Now I agree with Karen. So let's define empathy as some kind of emotion-sharing (though even that is contested). Empathy, *properly understood*, is less than sympathy or compassion & a servant to sympathy. Here’s how I’ve sought to explain the relationship. Call this Empathy (A).
On the other hand, as Karen’s timeline demonstrates, empathy, *commonly understood* is regarded as an improvement upon sympathy. It’s a deeper & more loving response to the hurting. Call this Empathy (B). Brene Brown is a prominent advocate of this:
Note that Empathy (B) *withholds judgment.* As a result, Empathy (B) as *frequently practiced* is untethered from truth & ungoverned by reason. It finds itself at the mercy of the sufferer’s feelings & easily loses sight of the sufferer’s true & lasting good.
It is thereby susceptible to emotional manipulation, and it’s in this latter sense that we can talk about “the sin of empathy" and the dangers of empathy and so forth.
So again: 1) Empathy (A), properly understood, is less than sympathy & the servant of sympathy. 2) Empathy (B), commonly understood & frequently practiced, is regarded as superior to sympathy & involves a dangerous untethering from truth and judgment.

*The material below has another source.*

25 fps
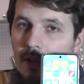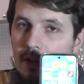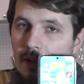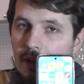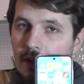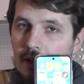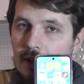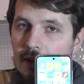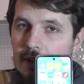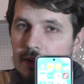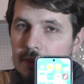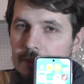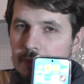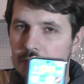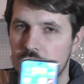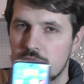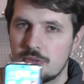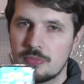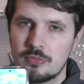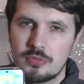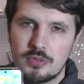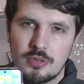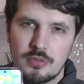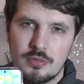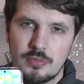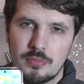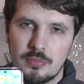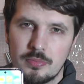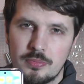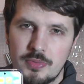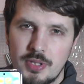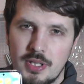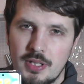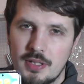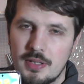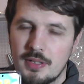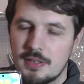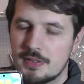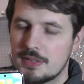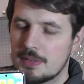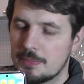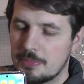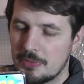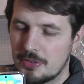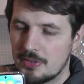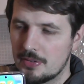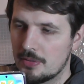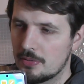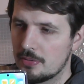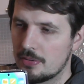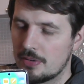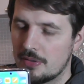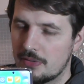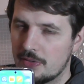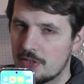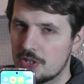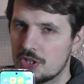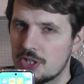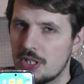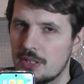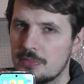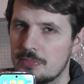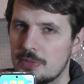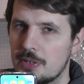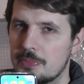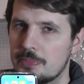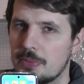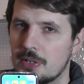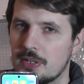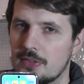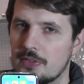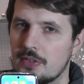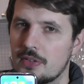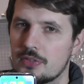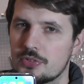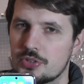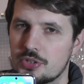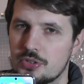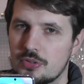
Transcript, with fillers: а, и почему-то у меня, я посмотрел разрешение, мне показалось,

We might call these tethered empathy & untethered, or governed & ungoverned. And crucially, Empathy (B) is thus a distortion or corruption of Empathy (A). But (and this is the key thing) *BOTH of them go by the name “empathy.”*
The common term is what creates confusion and raises a question of rhetorical strategy when seeking to expose it. The question is this: Is it legitimate to expose a real sin by using its assumed (good) name? I submit that the answer is yes.